What you will do:
Repeat the records exactly, so that each line matches the original.

Data extracts:
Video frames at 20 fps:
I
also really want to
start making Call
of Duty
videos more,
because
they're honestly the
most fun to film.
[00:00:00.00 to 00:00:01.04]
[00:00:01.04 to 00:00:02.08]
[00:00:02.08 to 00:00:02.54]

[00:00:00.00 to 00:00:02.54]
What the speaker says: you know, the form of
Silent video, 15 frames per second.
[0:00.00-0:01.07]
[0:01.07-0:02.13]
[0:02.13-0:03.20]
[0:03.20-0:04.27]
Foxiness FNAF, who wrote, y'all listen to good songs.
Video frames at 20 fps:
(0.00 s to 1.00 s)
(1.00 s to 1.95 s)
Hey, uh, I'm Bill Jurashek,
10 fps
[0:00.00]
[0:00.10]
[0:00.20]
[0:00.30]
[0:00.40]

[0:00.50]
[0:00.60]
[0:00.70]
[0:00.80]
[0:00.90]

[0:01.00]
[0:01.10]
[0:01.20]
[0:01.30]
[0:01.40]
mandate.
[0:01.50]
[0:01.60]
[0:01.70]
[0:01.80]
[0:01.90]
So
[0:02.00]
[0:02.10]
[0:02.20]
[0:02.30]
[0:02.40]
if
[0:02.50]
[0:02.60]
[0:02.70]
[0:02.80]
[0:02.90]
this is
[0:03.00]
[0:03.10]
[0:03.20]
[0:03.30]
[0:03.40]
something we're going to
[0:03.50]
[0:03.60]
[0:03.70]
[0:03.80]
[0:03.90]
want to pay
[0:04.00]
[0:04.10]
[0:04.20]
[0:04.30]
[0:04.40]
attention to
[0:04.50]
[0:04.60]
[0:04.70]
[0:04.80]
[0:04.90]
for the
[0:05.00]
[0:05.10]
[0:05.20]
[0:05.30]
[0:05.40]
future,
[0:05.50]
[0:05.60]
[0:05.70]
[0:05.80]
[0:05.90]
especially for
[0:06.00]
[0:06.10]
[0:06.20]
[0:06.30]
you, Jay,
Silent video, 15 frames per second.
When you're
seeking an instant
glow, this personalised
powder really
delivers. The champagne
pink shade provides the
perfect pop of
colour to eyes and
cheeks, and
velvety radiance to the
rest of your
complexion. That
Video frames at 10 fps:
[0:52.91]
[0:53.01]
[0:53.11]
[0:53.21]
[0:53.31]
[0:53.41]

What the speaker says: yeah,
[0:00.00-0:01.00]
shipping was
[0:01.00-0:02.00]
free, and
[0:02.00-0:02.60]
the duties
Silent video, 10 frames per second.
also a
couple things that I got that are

Response below:
Video frames at 20 fps:
I
also really want to
start making Call
of Duty
videos more,
because
they're honestly the
most fun to film.
[00:00:00.00 to 00:00:01.04]
[00:00:01.04 to 00:00:02.08]
[00:00:02.08 to 00:00:02.54]

[00:00:00.00 to 00:00:02.54]
What the speaker says: you know, the form of
Silent video, 15 frames per second.
[0:00.00-0:01.07]
[0:01.07-0:02.13]
[0:02.13-0:03.20]
[0:03.20-0:04.27]
Foxiness FNAF, who wrote, y'all listen to good songs.
Video frames at 20 fps:
(0.00 s to 1.00 s)
(1.00 s to 1.95 s)
Hey, uh, I'm Bill Jurashek,
10 fps
[0:00.00]
[0:00.10]
[0:00.20]
[0:00.30]
[0:00.40]

[0:00.50]
[0:00.60]
[0:00.70]
[0:00.80]
[0:00.90]

[0:01.00]
[0:01.10]
[0:01.20]
[0:01.30]
[0:01.40]
mandate.
[0:01.50]
[0:01.60]
[0:01.70]
[0:01.80]
[0:01.90]
So
[0:02.00]
[0:02.10]
[0:02.20]
[0:02.30]
[0:02.40]
if
[0:02.50]
[0:02.60]
[0:02.70]
[0:02.80]
[0:02.90]
this is
[0:03.00]
[0:03.10]
[0:03.20]
[0:03.30]
[0:03.40]
something we're going to
[0:03.50]
[0:03.60]
[0:03.70]
[0:03.80]
[0:03.90]
want to pay
[0:04.00]
[0:04.10]
[0:04.20]
[0:04.30]
[0:04.40]
attention to
[0:04.50]
[0:04.60]
[0:04.70]
[0:04.80]
[0:04.90]
for the
[0:05.00]
[0:05.10]
[0:05.20]
[0:05.30]
[0:05.40]
future,
[0:05.50]
[0:05.60]
[0:05.70]
[0:05.80]
[0:05.90]
especially for
[0:06.00]
[0:06.10]
[0:06.20]
[0:06.30]
you, Jay,
Silent video, 15 frames per second.
When you're
seeking an instant
glow, this personalised
powder really
delivers. The champagne
pink shade provides the
perfect pop of
colour to eyes and
cheeks, and
velvety radiance to the
rest of your
complexion. That
Video frames at 10 fps:
[0:52.91]
[0:53.01]
[0:53.11]
[0:53.21]
[0:53.31]
[0:53.41]

What the speaker says: yeah,
[0:00.00-0:01.00]
shipping was
[0:01.00-0:02.00]
free, and
[0:02.00-0:02.60]
the duties
Silent video, 10 frames per second.
also a
couple things that I got that are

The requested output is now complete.